The BDRs who are most successful are the ones who are already leveraging tours, so they’ll love this. Interactive demos are great conversation starters; they won't replace the technical deep dive. They’re meant to give prospects a tasty morsel of whatever you're trying to push.

Do you have any recommendations for someone just starting with Navattic?

In my previous role, I was left to my own devices, and I built out all these big product tours. Someone on the product team saw it and told me it packed in way too much. They suggested getting me a UX designer to help.

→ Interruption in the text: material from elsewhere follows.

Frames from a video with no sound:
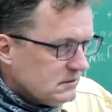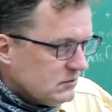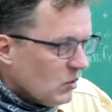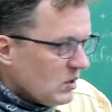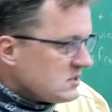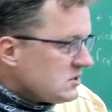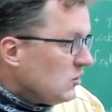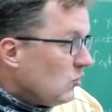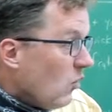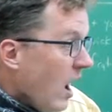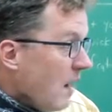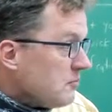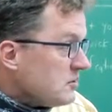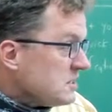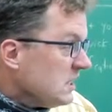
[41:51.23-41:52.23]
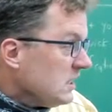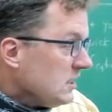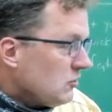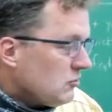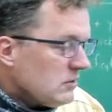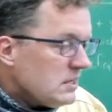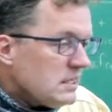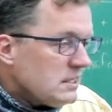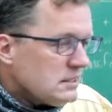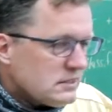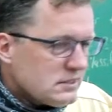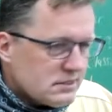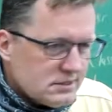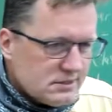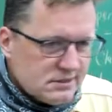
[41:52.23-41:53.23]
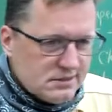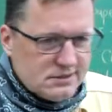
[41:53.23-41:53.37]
where's the Wapshilla Ridge?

Together, we walked through my product tours and he taught me a lot about UX. Now, thinking about the user experience is foundational to how I think about everything in marketing. You want to keep the tour on rails versus making it more of a sandbox. You want it to be tight and consistent — users shouldn’t be able to get lost.

Then, the hard work is writing the scripts, pulling the CTAs together, and putting UTMs in the CTAs. It takes some thinking — where are you going to pin things? Where are you going to capture things? You have to be really organized.

But if you do all this planning early, it makes it much easier to treat an interactive demo build as the marketing team’s product. And, like any product, the tour will need updates, so keep that in mind.

Finally, build an interlaced content experience. You have a captive audience; use it. If you want to promote something else, a webinar, a blog, or a video, do it. Just make sure it's relevant.